A superação reside na percepção de que ela é capaz, de que é suficiente mesmo que não seja uma chefe de família perfeita. Amelia amadurece, confia mais em si e nos outros e fica mais evidente essa correção na cena com os assistentes sociais, onde Sam fala o que não devia e ela calmamente diz que ele é igual ao pai - referenciando que ela aceitou as características do filho e lida bem com o luto, visto que fala abertamente sobre sua perda.

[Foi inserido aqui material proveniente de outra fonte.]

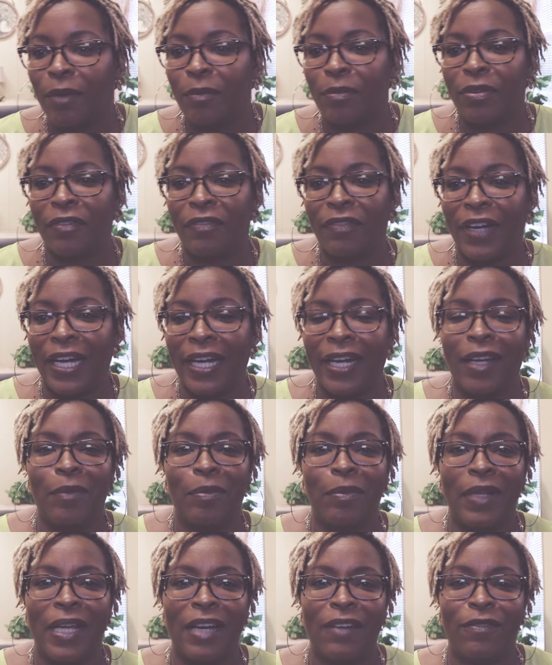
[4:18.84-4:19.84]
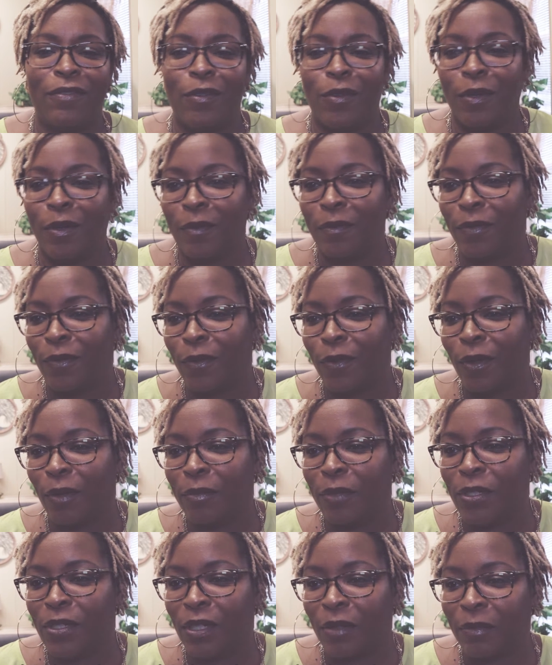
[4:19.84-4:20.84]
providing a platform
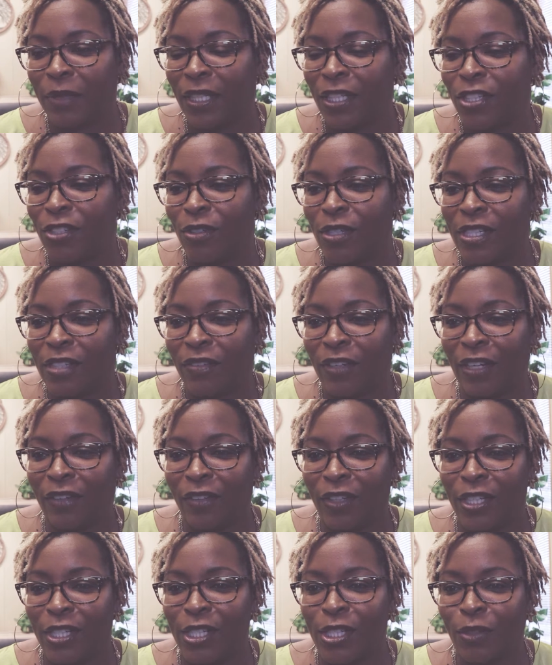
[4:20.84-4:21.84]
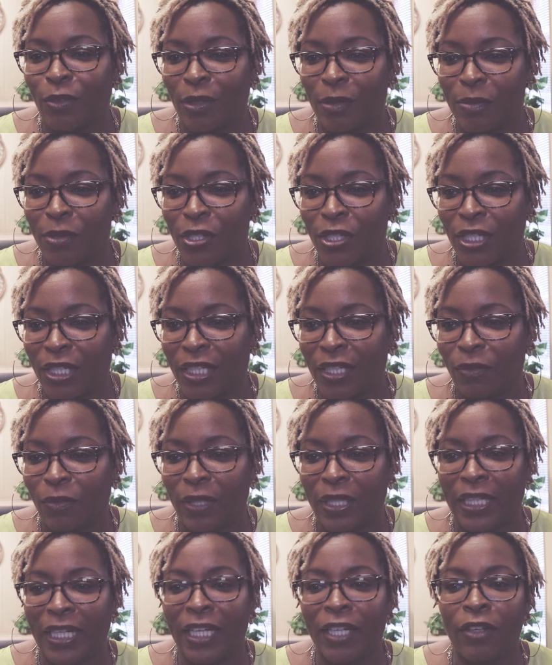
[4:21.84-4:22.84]
for music ministries of every description
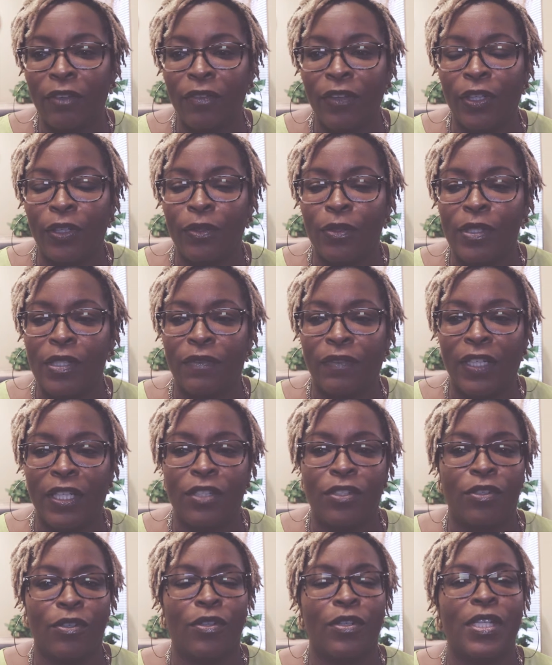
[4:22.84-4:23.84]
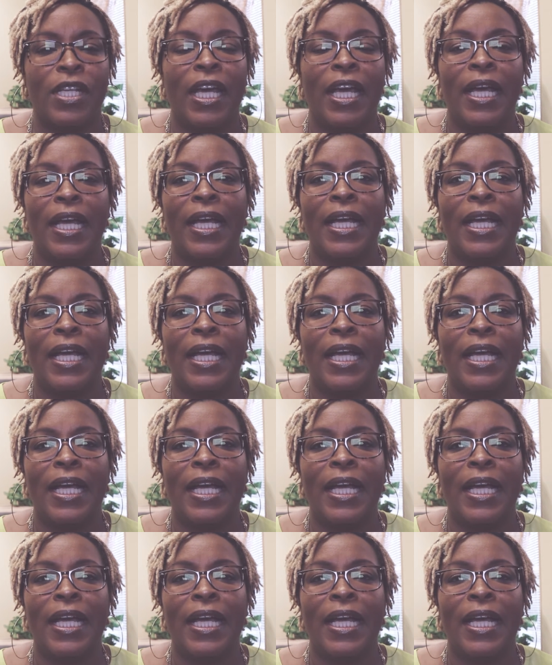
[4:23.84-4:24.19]
with interviews, features,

Ela chegando ao ponto de alimentar e acalmar o monstro também reflete esse estado de espírito, que resulta na encarnação do sentimento depressivo incurável, mas que pode ser tratado.

Outra boa sacada é quando ela percebe que não pode e não quer ser igual a sua irmã. Ela renega o papel da "soccer mom", se aceita como alguém cuidadora, mas diferente. Ela não tem a personalidade de se anular completamente pelos filhos, sendo assim alguém real, o oposto de Claire, e não tem vergonha de assumir que sofre, que tem dificuldades comuns. Ela é humanizada, especialmente por se preocupar de verdade com os outros, tanto que finalmente dá abertura até para sua vizinha, que eventualmente cuida do menino.

O Babadook é sobre muitas coisas e entre seus bons pontos há a discussão sobre o luto mal digerido, sobre culpa familiar e principalmente sobre como a paranoia pode destruir a unidade familiar. Seu roteiro mostra como a aceitação é um bom remédio para lidar com questões de horror mental e a sua maneira, tem um final feliz, com a família aceitando sua sina, preparando inclusive seu futuro.